Embodiments of the invention may also provide for user accounts and avatars. For example, user avatars 220 and 222 may be associated with view counts and may be located, by way of example and not limitation, below content 207. In some embodiments, this location and view count may indicate that these users have annotated content 207 or primary audiovisual media. User avatars may have associated information that allow for users to observe, by way of example and not limitation: users' status, users' annotation view count, and popularity rating. While these indicia are provided, any and all avatar statuses or user account information known in the art is contemplated by the inventors. In further embodiments, a view count of one or more of the following is provided: primary audiovisual content, secondary audiovisual content, annotations or captions.

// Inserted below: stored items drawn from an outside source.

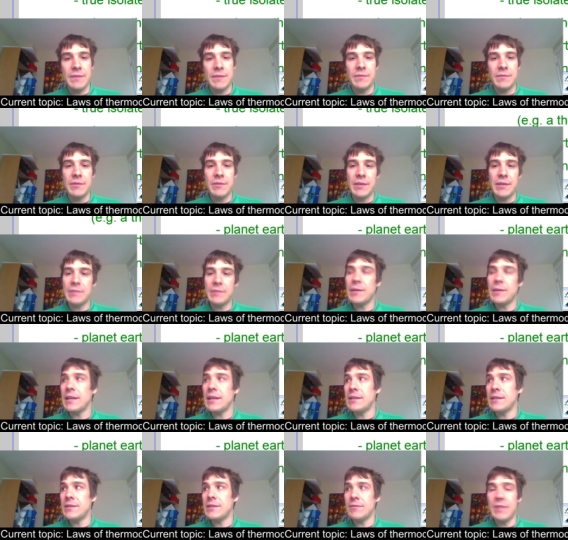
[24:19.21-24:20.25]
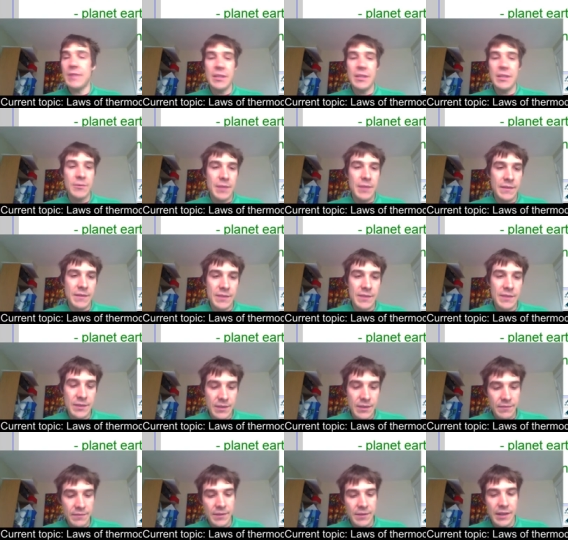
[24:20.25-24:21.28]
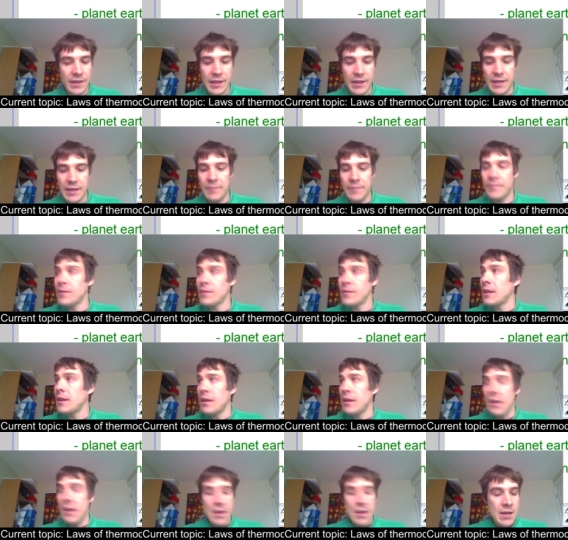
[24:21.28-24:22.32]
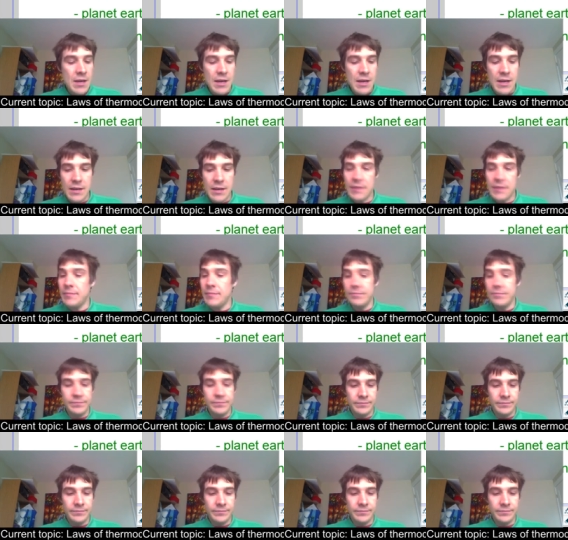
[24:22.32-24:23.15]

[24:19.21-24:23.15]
infrared rays and radio waves and stuff like that. And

Embodiments of the invention may allow for submenu 235 to display options for playback and annotation, as shown in display 230 and primary video frame 233. Display 230 may be similar to display 200 with some elements removed for clarity. Display 230 may display options for a user to play content 232 or add their own annotations to content 232 using submenu 235. In some embodiments, content 232 may include primary audiovisual content or content 207. In further embodiments, content 232 may also contain secondary audiovisual content, supplementary effects, transcripts from one or more users' annotations or any other media as described herein. In some embodiments, the inventors envision multiple users annotating (i.e., associating secondary A/V) to one or more primary A/V).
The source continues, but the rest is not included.